Start of Block

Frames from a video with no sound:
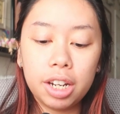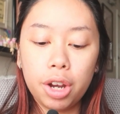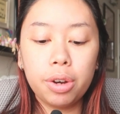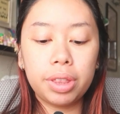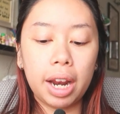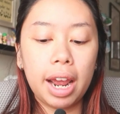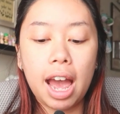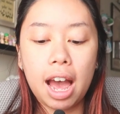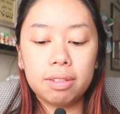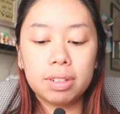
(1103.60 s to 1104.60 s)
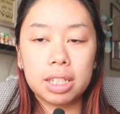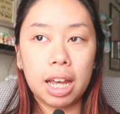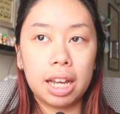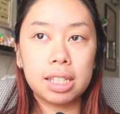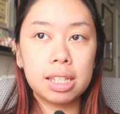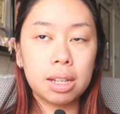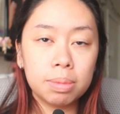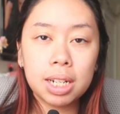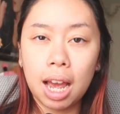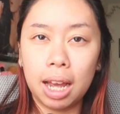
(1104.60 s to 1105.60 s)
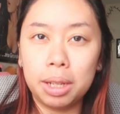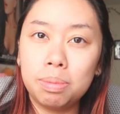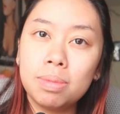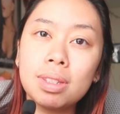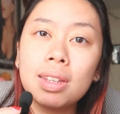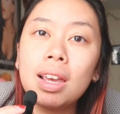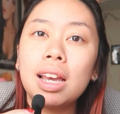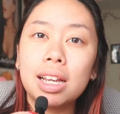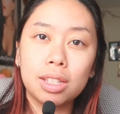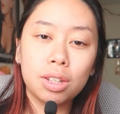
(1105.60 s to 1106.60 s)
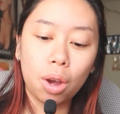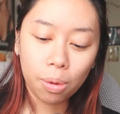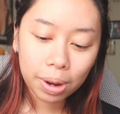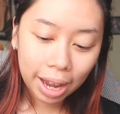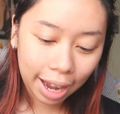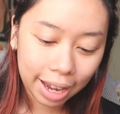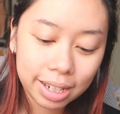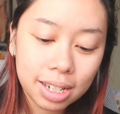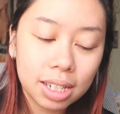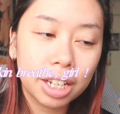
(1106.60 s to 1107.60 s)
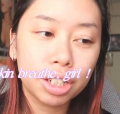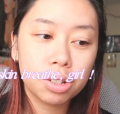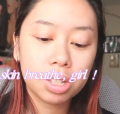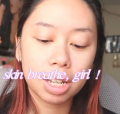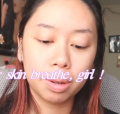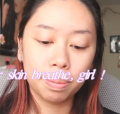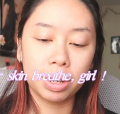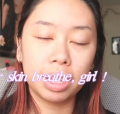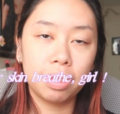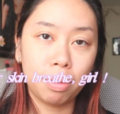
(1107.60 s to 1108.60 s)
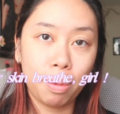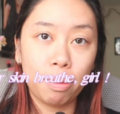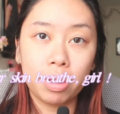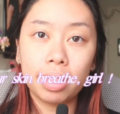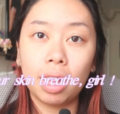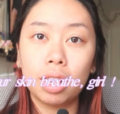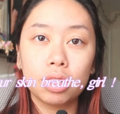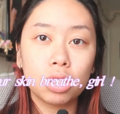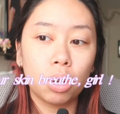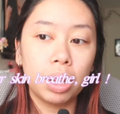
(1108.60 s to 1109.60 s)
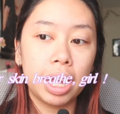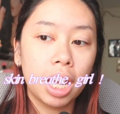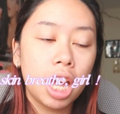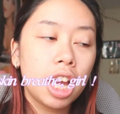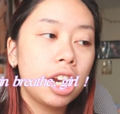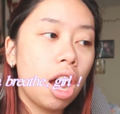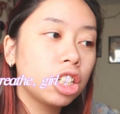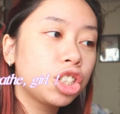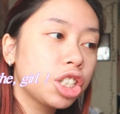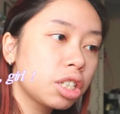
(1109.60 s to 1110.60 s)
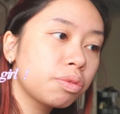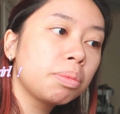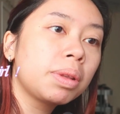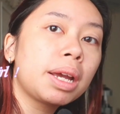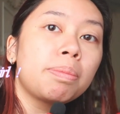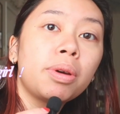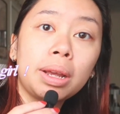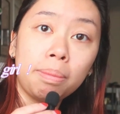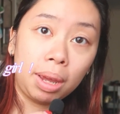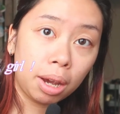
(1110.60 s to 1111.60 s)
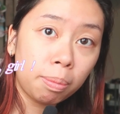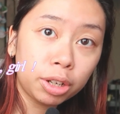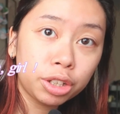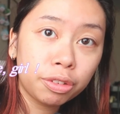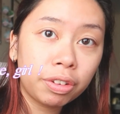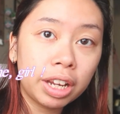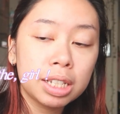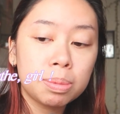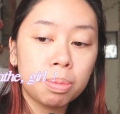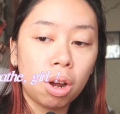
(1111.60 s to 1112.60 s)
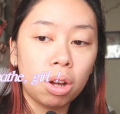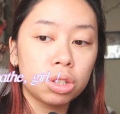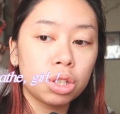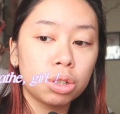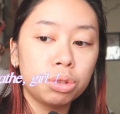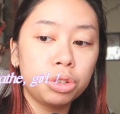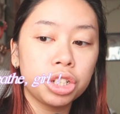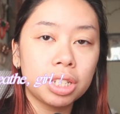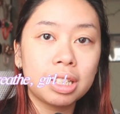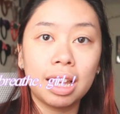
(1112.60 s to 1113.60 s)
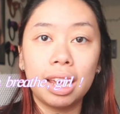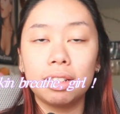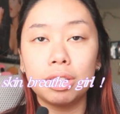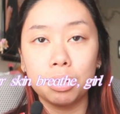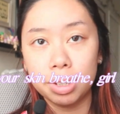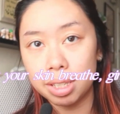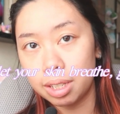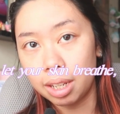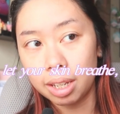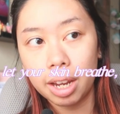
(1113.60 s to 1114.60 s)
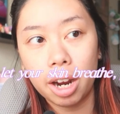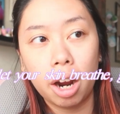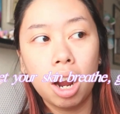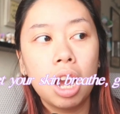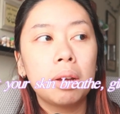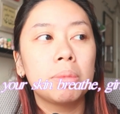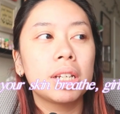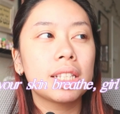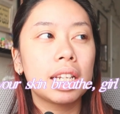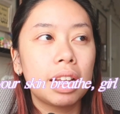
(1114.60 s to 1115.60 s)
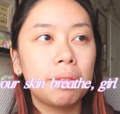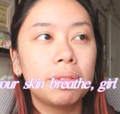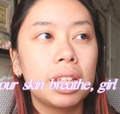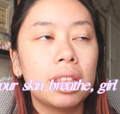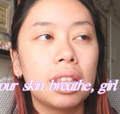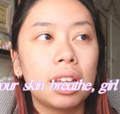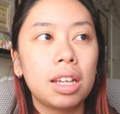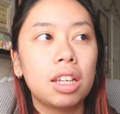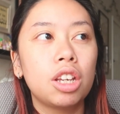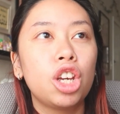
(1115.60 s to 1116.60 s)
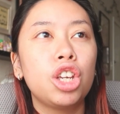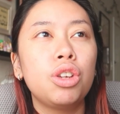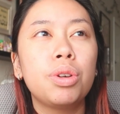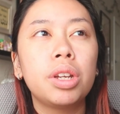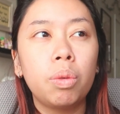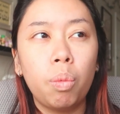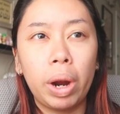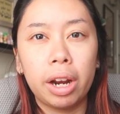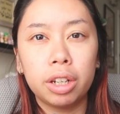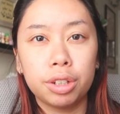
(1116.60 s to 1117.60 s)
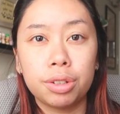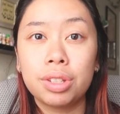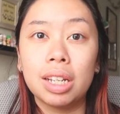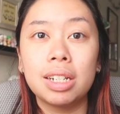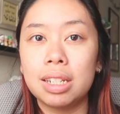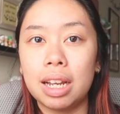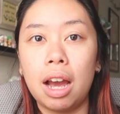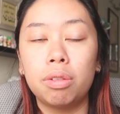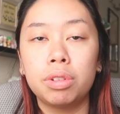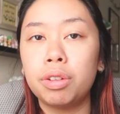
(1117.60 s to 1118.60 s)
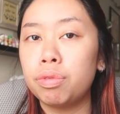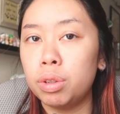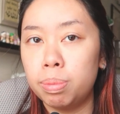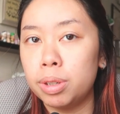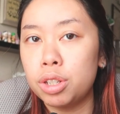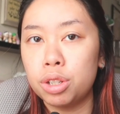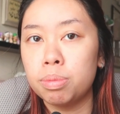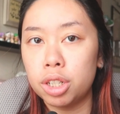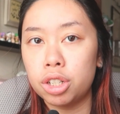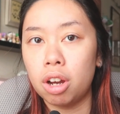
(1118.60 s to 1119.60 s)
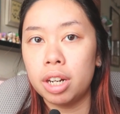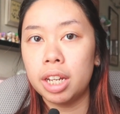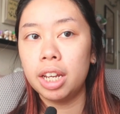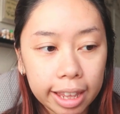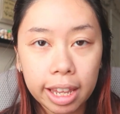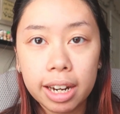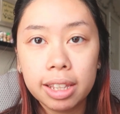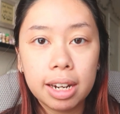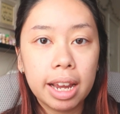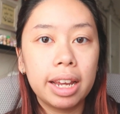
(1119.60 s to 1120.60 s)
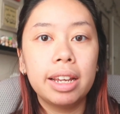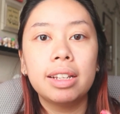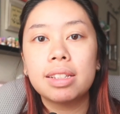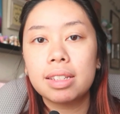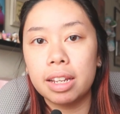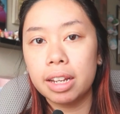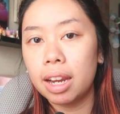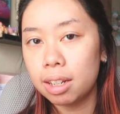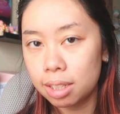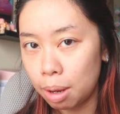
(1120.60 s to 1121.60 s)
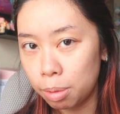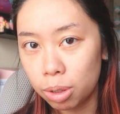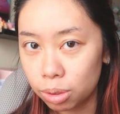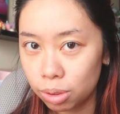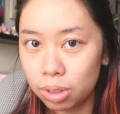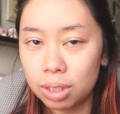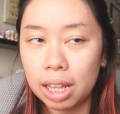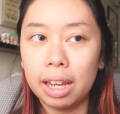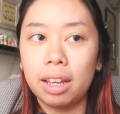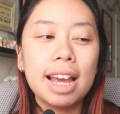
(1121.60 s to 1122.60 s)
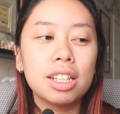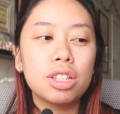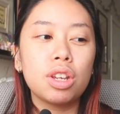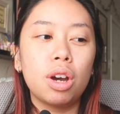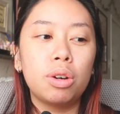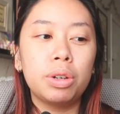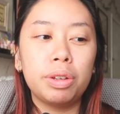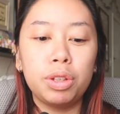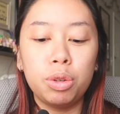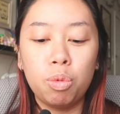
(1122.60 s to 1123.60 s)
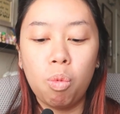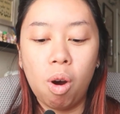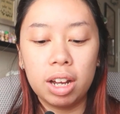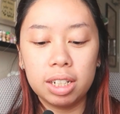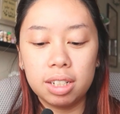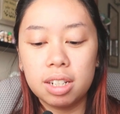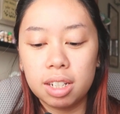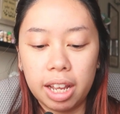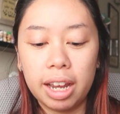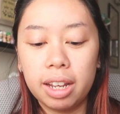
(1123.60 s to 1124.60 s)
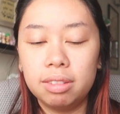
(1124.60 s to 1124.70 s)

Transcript: note that I have is that sometimes it's okay to let your skin breathe from everything. So like not just from like putting makeup on your face, but also just like doing skincare, because I definitely think you can wear your skin down if you put too much on it. At the end of the day, skincare is chemicals. Like, and so if you want to let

End of Block

In the records above, locate the lines holding the word "from". Copy each of them.

Frames from a video with no sound:
Transcript: note that I have is that sometimes it's okay to let your skin breathe from everything. So like not just from like putting makeup on your face, but also just like doing skincare, because I definitely think you can wear your skin down if you put too much on it. At the end of the day, skincare is chemicals. Like, and so if you want to let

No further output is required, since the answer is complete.